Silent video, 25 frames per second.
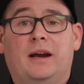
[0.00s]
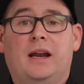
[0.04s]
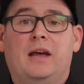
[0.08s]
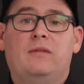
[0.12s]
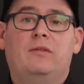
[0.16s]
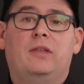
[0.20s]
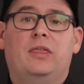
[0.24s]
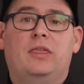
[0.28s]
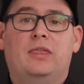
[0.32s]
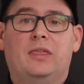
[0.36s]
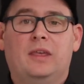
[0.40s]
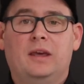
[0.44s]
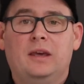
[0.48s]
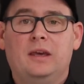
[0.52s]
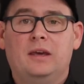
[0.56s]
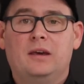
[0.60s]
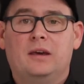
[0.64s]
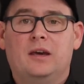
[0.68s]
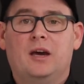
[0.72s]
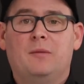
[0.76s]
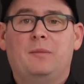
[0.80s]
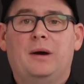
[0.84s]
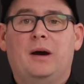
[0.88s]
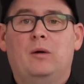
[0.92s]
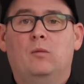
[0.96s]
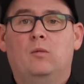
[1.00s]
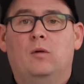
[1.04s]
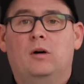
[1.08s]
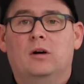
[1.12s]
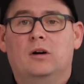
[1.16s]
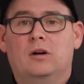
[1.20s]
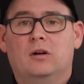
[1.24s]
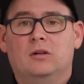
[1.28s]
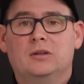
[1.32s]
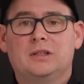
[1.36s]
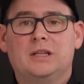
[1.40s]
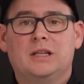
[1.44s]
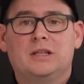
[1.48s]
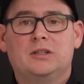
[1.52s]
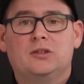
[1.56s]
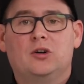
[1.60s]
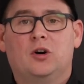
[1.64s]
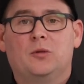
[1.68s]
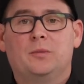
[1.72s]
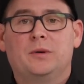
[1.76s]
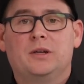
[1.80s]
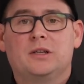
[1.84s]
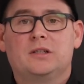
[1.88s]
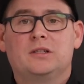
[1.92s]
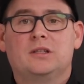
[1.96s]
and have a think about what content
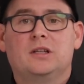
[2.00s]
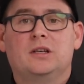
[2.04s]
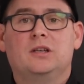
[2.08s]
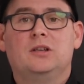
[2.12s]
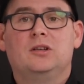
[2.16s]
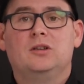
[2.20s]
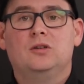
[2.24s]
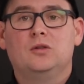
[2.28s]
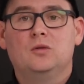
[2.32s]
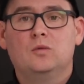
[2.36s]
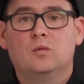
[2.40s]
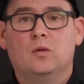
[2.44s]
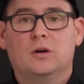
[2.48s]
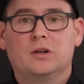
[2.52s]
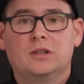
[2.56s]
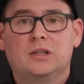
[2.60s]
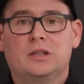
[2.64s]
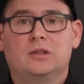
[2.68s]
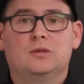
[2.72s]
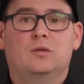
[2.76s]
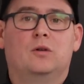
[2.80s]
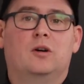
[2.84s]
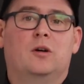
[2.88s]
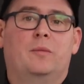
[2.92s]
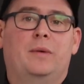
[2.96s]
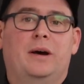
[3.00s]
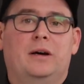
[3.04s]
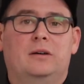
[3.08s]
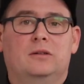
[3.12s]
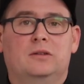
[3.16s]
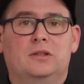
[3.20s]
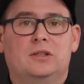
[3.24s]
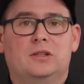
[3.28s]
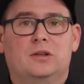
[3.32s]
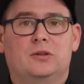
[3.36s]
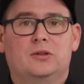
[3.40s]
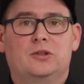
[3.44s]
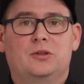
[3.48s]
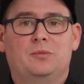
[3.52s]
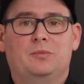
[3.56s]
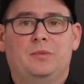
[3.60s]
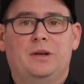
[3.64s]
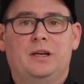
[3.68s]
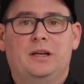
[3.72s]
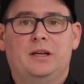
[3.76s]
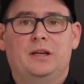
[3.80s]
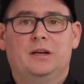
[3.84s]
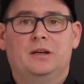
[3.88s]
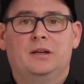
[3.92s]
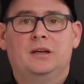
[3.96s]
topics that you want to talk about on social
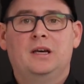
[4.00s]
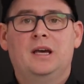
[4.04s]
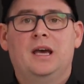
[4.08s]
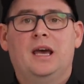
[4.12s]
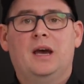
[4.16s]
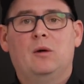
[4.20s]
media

------------------------------------

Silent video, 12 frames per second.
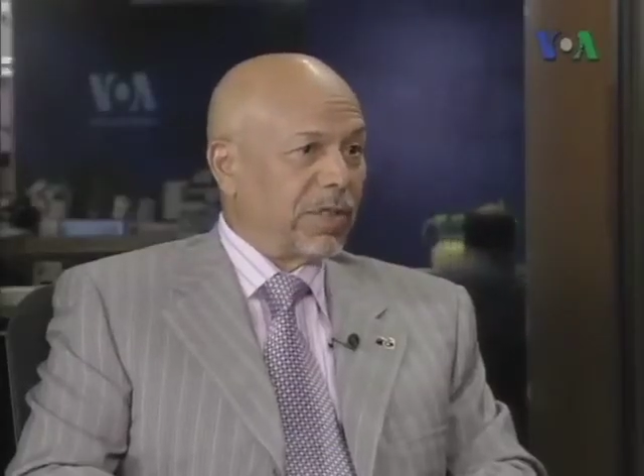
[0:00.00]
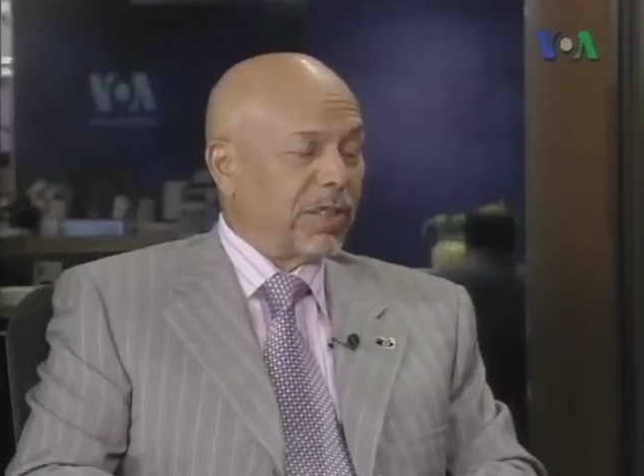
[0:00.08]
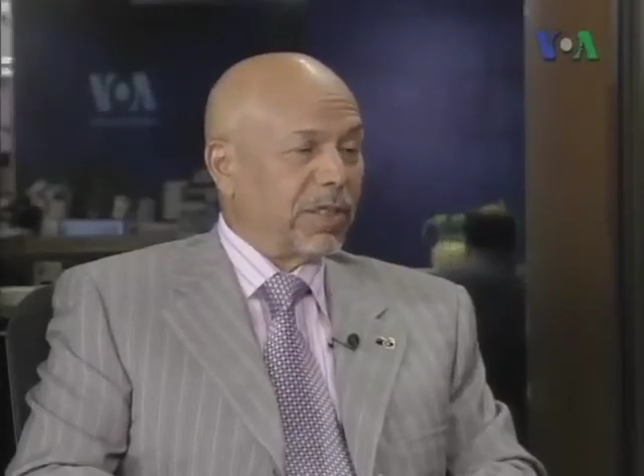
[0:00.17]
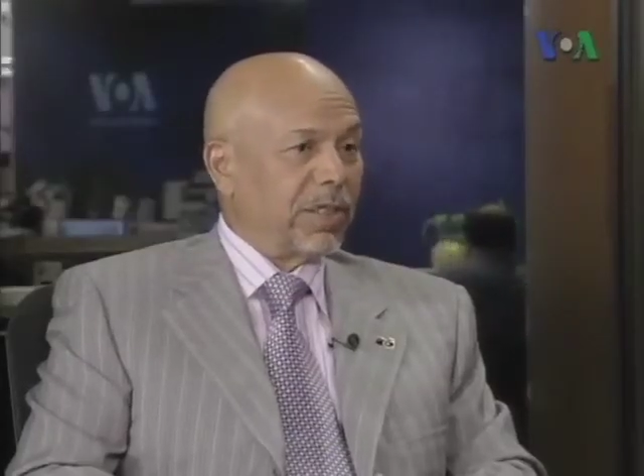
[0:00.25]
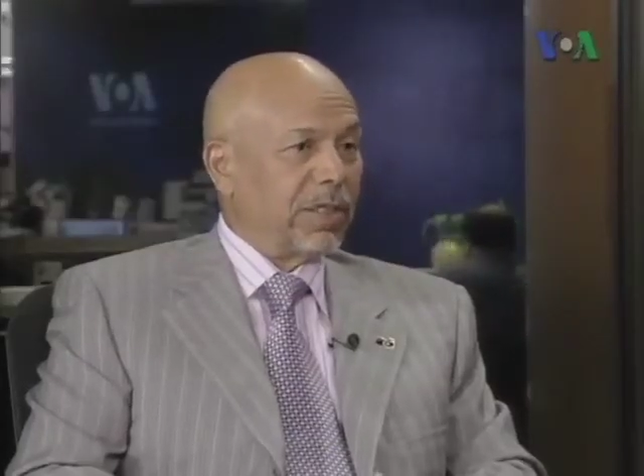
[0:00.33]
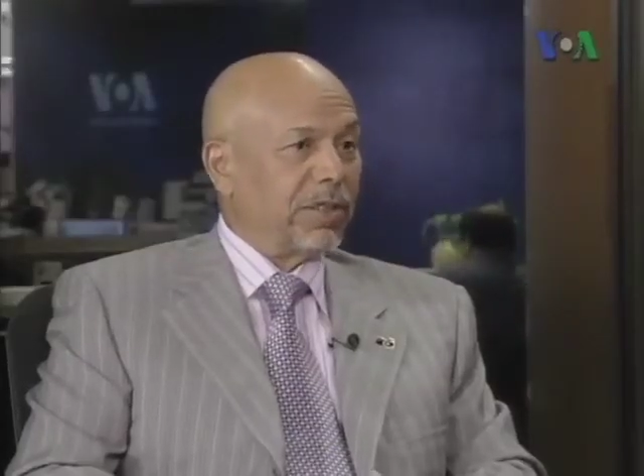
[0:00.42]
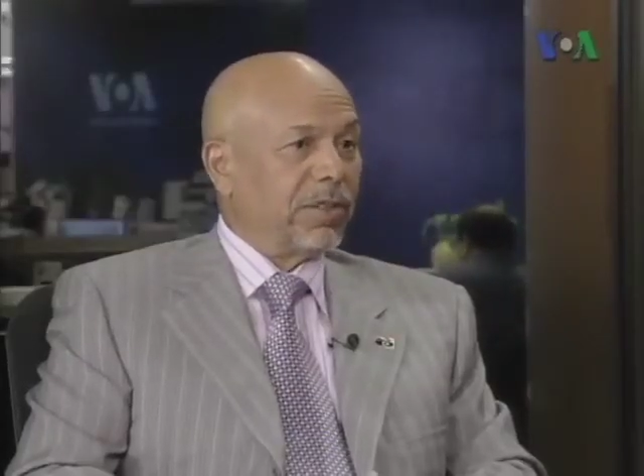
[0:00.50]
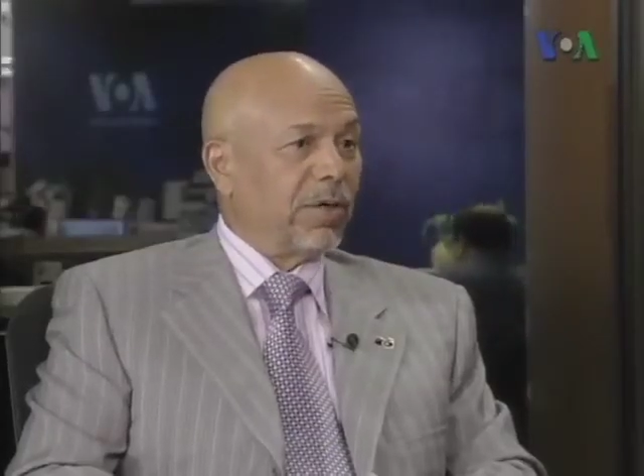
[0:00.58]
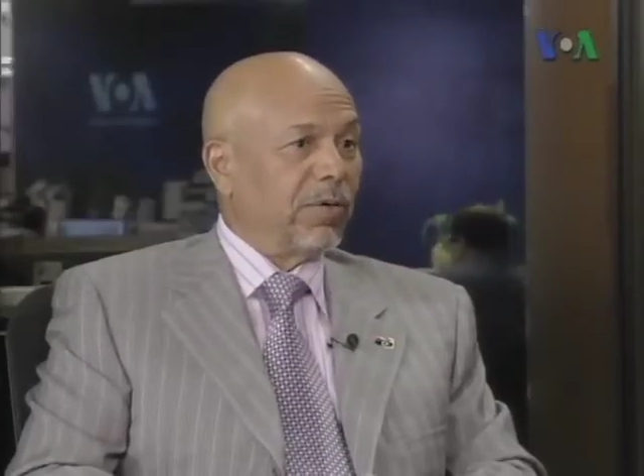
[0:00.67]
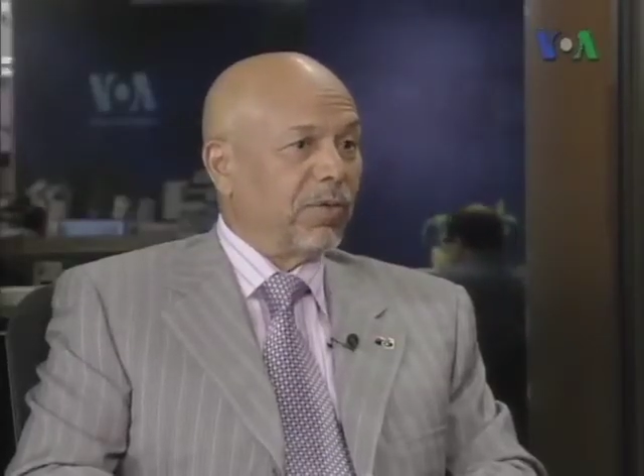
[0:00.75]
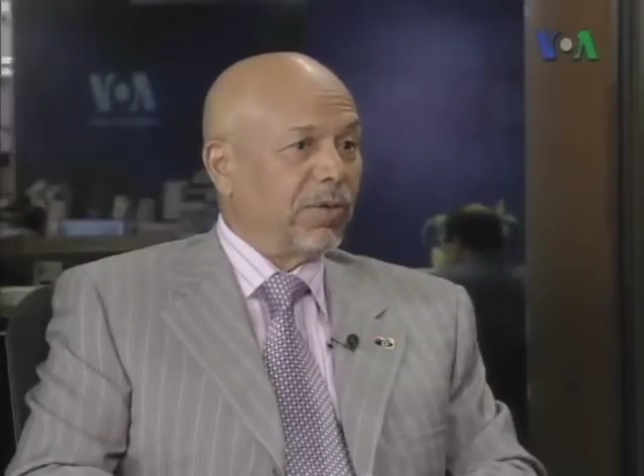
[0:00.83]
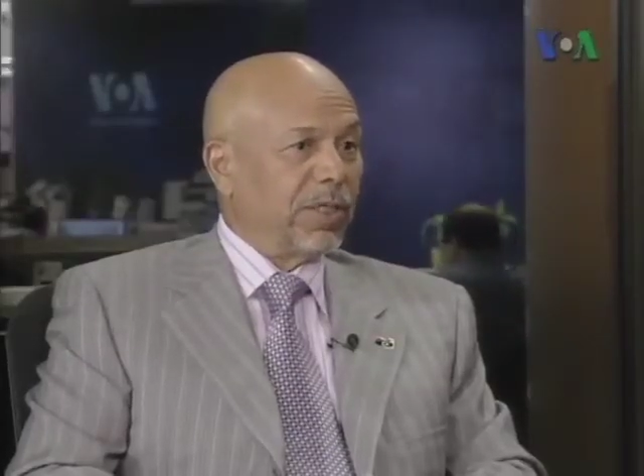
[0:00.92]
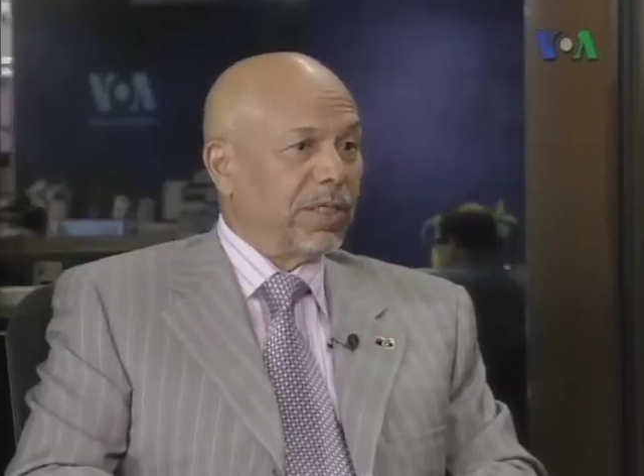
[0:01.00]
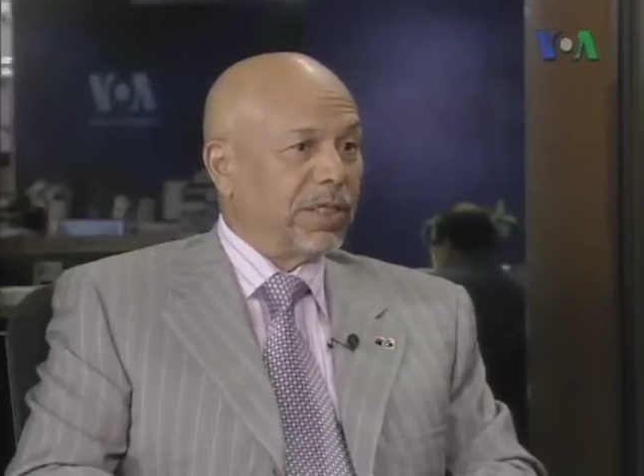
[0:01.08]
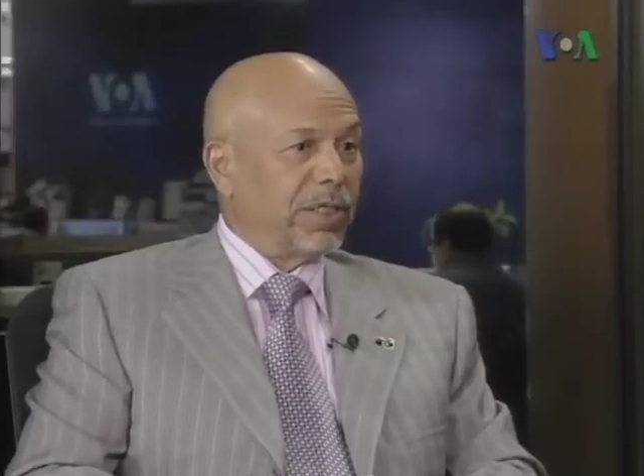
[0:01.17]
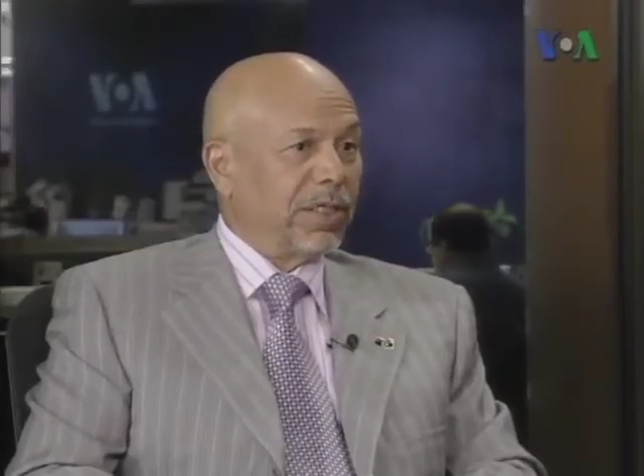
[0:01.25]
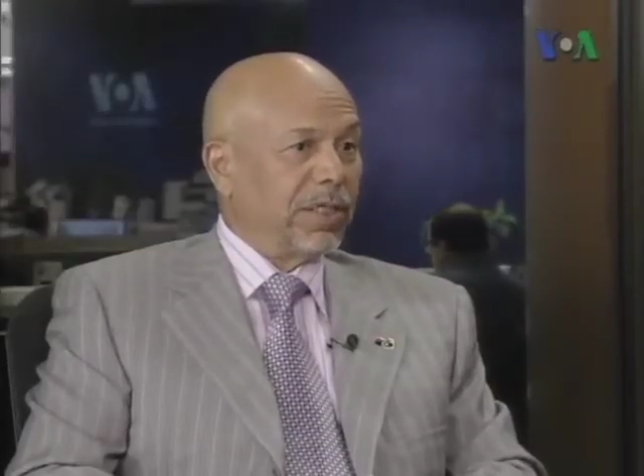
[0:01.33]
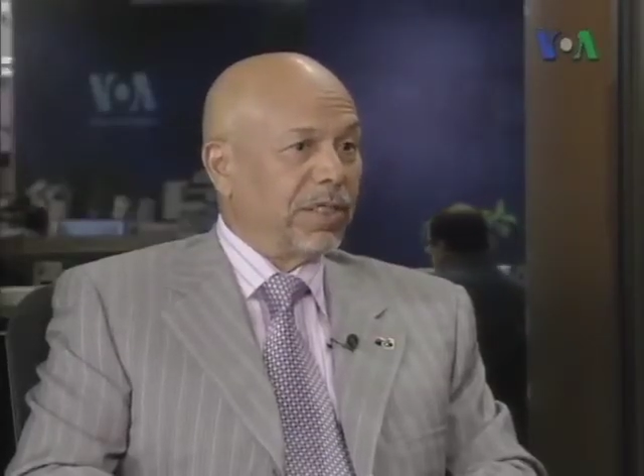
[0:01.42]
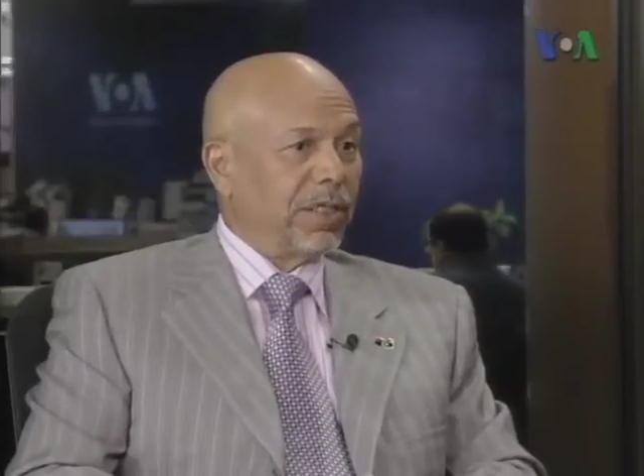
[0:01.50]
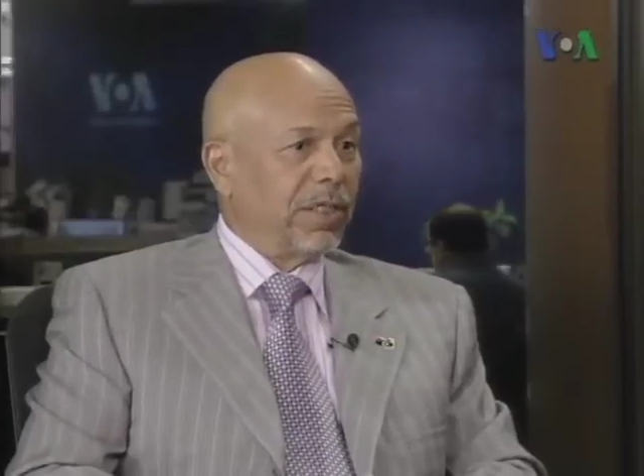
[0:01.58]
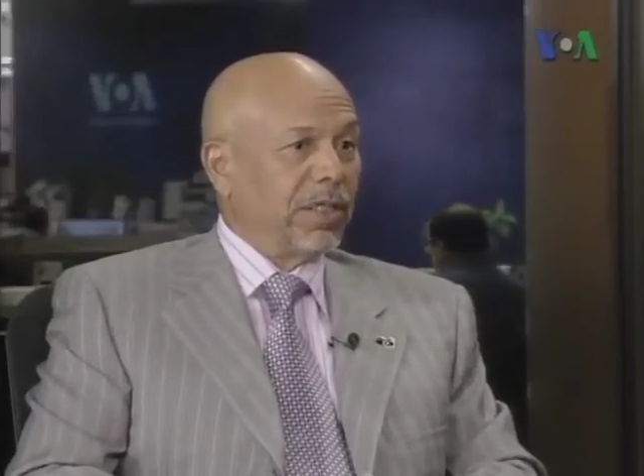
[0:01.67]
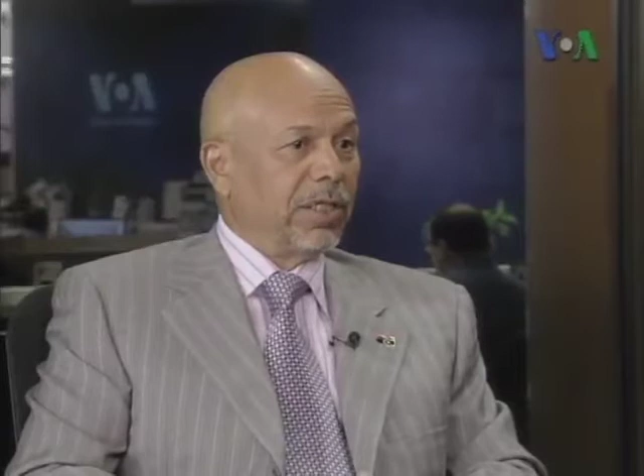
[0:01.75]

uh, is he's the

------------------------------------

Task:
Which lines above include the string "second"? Show them.

Exercise solution:
Silent video, 25 frames per second.
Silent video, 12 frames per second.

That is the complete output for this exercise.